RECORDS SUPPLIED:
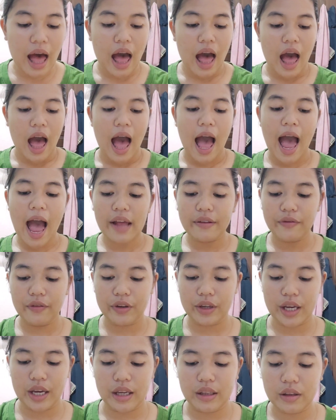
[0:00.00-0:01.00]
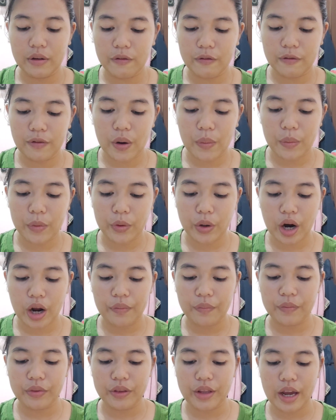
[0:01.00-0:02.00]
advocate from crop
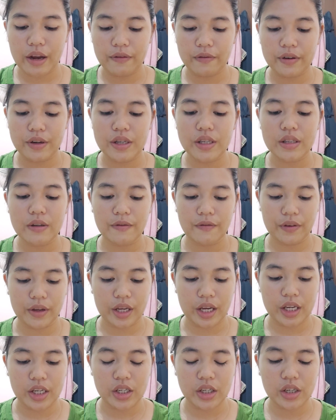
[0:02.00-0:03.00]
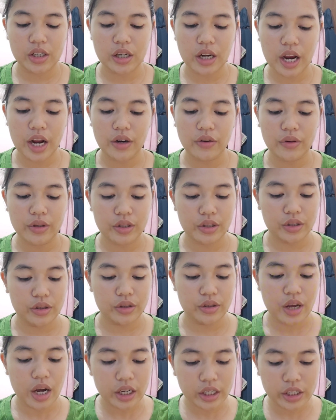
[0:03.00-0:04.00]
diversification and
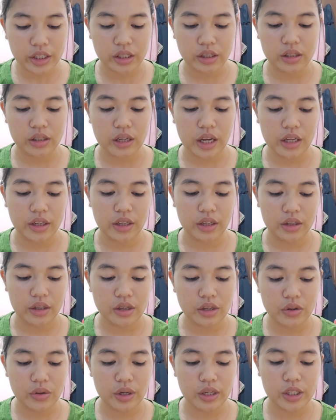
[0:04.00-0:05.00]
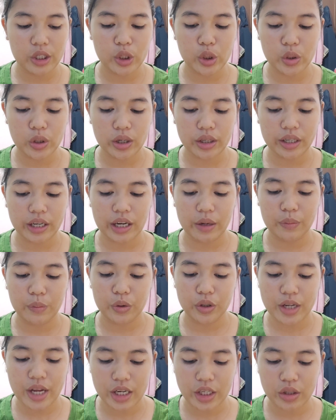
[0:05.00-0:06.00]
reduction in industrial sugarcane
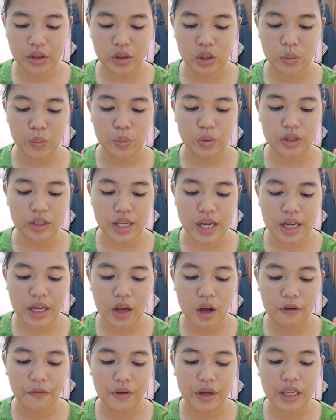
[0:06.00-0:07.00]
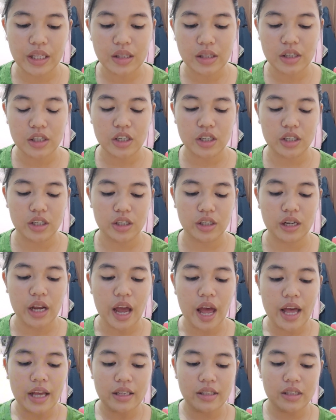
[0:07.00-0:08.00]
production to protect of endangered
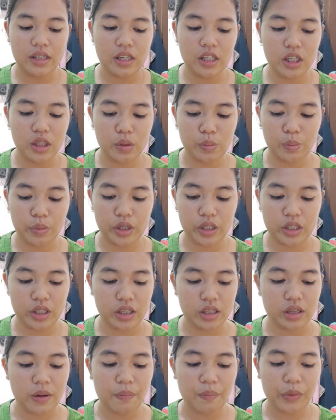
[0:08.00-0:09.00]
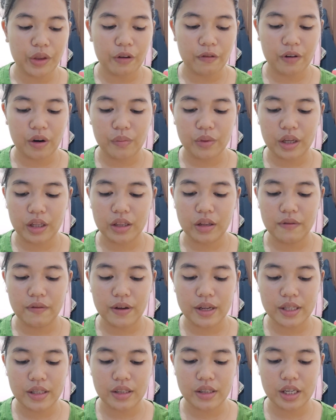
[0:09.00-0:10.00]
sea species from the
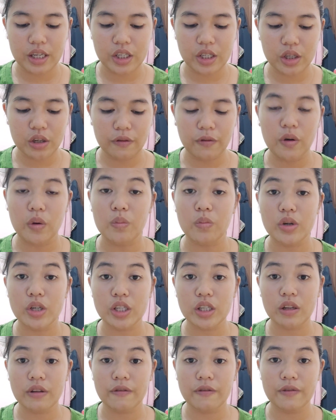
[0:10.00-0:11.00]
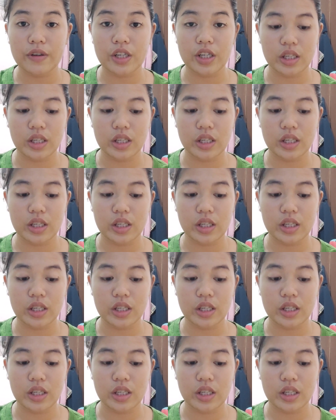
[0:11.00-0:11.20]
devastation of commercial fishing.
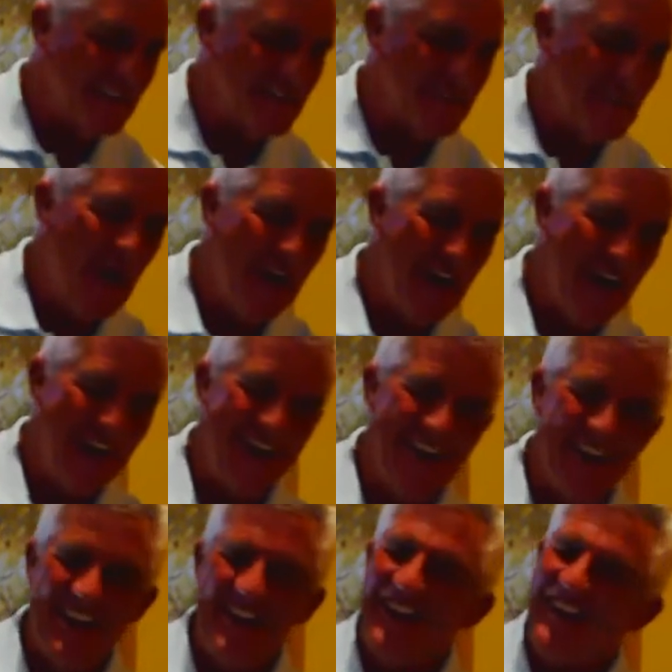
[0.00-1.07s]
had
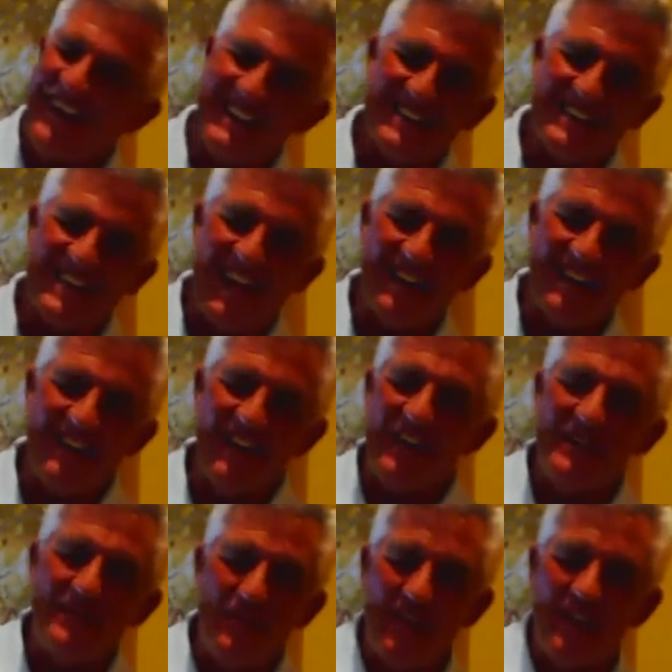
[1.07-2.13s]
a
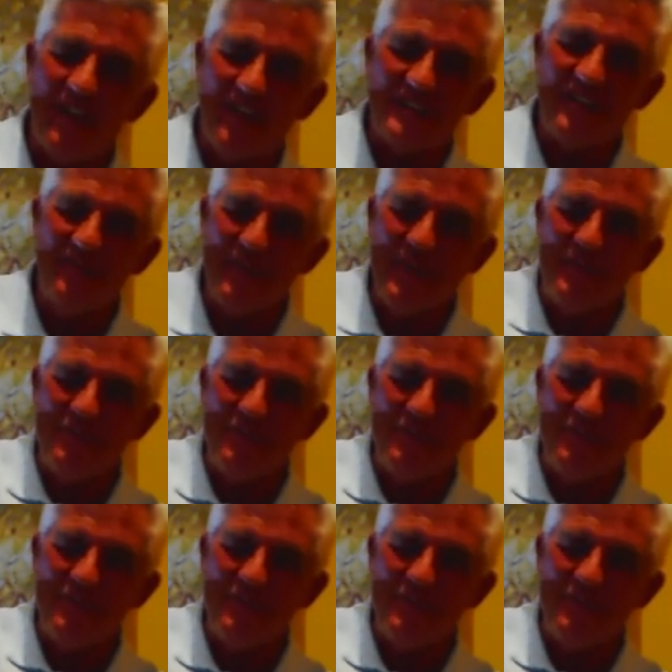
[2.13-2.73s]
nice big Aussie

WORK INSTRUCTION:
Beginning with the line that contains "[0:01.00-0:02.00]" and ending with the last line of the data, transcribe each line exactly; pictures stay out.

WORKED SOLUTION:
[0:01.00-0:02.00]
advocate from crop
[0:02.00-0:03.00]
[0:03.00-0:04.00]
diversification and
[0:04.00-0:05.00]
[0:05.00-0:06.00]
reduction in industrial sugarcane
[0:06.00-0:07.00]
[0:07.00-0:08.00]
production to protect of endangered
[0:08.00-0:09.00]
[0:09.00-0:10.00]
sea species from the
[0:10.00-0:11.00]
[0:11.00-0:11.20]
devastation of commercial fishing.
[0.00-1.07s]
had
[1.07-2.13s]
a
[2.13-2.73s]
nice big Aussie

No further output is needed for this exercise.